Open the gate. Let the cows roam, 

Following their own free will. 

Open the door. Let the children play 

However they wish to play. 
If the house and the grounds are both silent, 

Shape your cool tongue into a bright flower. 

Perhaps a camellia, fat and full, 

Bursting with life. Lick the silence clean. 

Move through your silence 

Like you might move through an entire life, 
If only you could. Do this without shame.


______________________

I built this life, but no matter. You built yours, too; we all do. And we live together on this spinning earth under a star billions of years old, perhaps older than god. And the other stars? They are so old that by the time their light reaches us they don't even exist anymore. and when I pray, and when I meditate there is only my soul and my breath. I leave the ages for someone else to define. 






Night, the shark with teeth of steel 

And a hunger for sweet flesh. 

Night, the great starry ocean in the sky. 

Like the word of the liar 

And the praise of the misbegotten. 

Night, the sword of darkness, 

Cutting through all dreams, 

Cutting through life 

Like a hot knife through soft butter. 

Like the sound of death. 

Like the smell of new life. 

Night, the womb of the hairy mother. 

What do I have that can possibly face 

The endlessness of you? 





 
A mother and father with their own child on a leash. Dirty windows on an old house in disrepair. A fallow field. The creek, as muddy as my life, widens across a flat lowland, and my life widens as well. Daily, from this creek, I emerge.

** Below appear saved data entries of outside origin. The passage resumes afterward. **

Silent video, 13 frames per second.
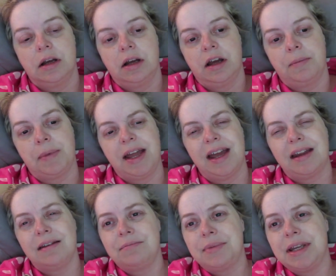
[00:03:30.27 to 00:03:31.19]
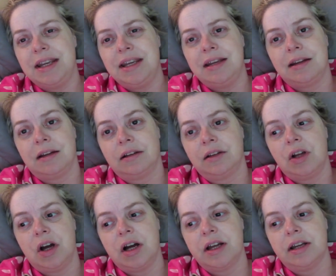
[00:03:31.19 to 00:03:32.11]
I hadn't been eating a
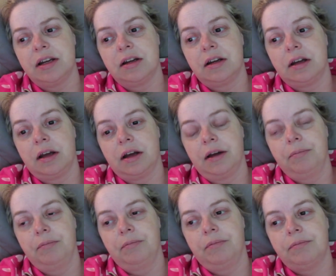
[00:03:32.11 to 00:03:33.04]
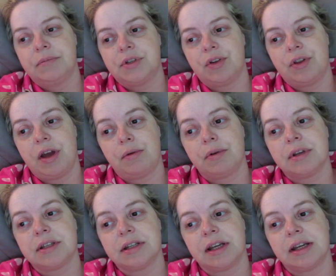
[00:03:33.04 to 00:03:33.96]
lot, so that
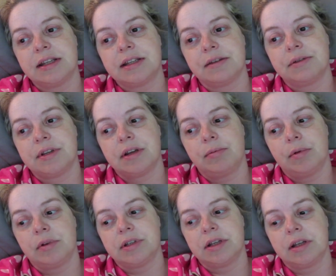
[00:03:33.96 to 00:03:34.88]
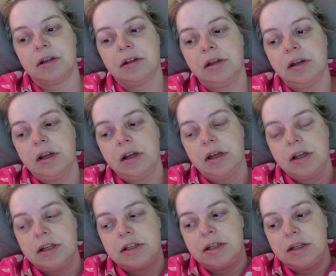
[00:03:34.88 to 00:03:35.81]
was nice. I was able to
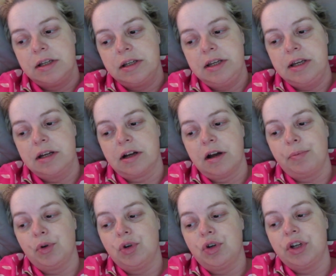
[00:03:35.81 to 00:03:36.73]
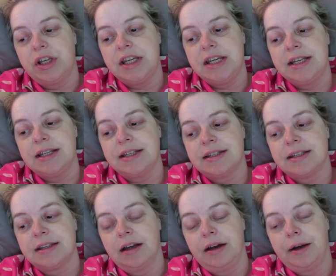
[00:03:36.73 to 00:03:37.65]
eat a couple
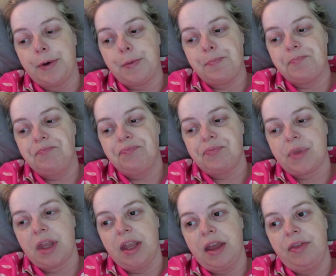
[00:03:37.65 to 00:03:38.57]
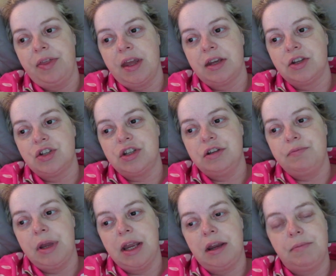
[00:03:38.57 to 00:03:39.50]
cookies, and then she
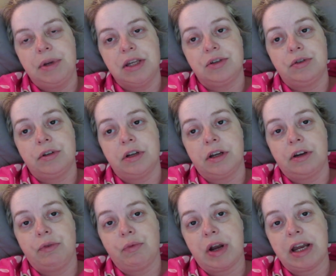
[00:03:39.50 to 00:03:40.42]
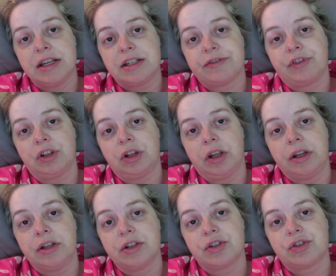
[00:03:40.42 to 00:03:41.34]
made me tuna and rice for
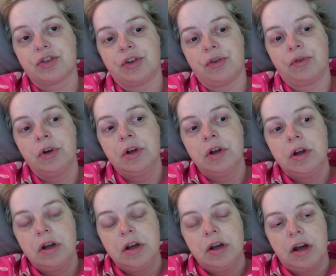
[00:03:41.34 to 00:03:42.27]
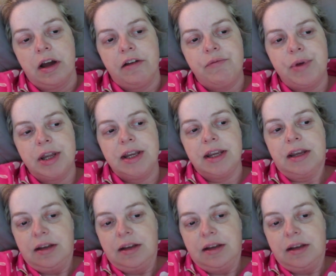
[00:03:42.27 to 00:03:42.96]
lunch. So I've been,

Things fall apart. Indeed,
Hard things happen quite randomly.
What was once an ocean becomes a desert,
Flat and true.
Earthquakes move the plates of the earth
To the dismay of buildings and bridges.
The sky can strike you with lightning, wind, or hail.
Tread your path with care, friend,
And watch out for the good things that happen, too.
The flutter of a hummingbird.
The friendly nuzzle of a pup.  






In the morning the light comes for us, no matter how desperate we were in the darkness of night. Even this valley has some measure of cheer when the light of a new day drapes us in warmth. How lovely, that fresh pale light. The sky, so immense, reaches from the floor of the valley to the sun. To the stars. Or so it seems. Who are we? What is that we think we know?

___________________

Today’s LittleNip:

Passing clouds cover and uncover the moon, all night long their shadows move across the trimmed grass. Oh, I am so empty.

—James Lee Jobe

__________________

Good morning and good poetry from James Lee Jobe on this Saturday in December, and our thanks to him for that. James will host The Other Voice in Davis next Friday, Dec. 20, for an all-open mic beginning at 7:30pm at the Unitarian Universalist Church on Patwin Rd. Bring new socks, any size, for the Interfaith Rotating Winter Shelter in Davis.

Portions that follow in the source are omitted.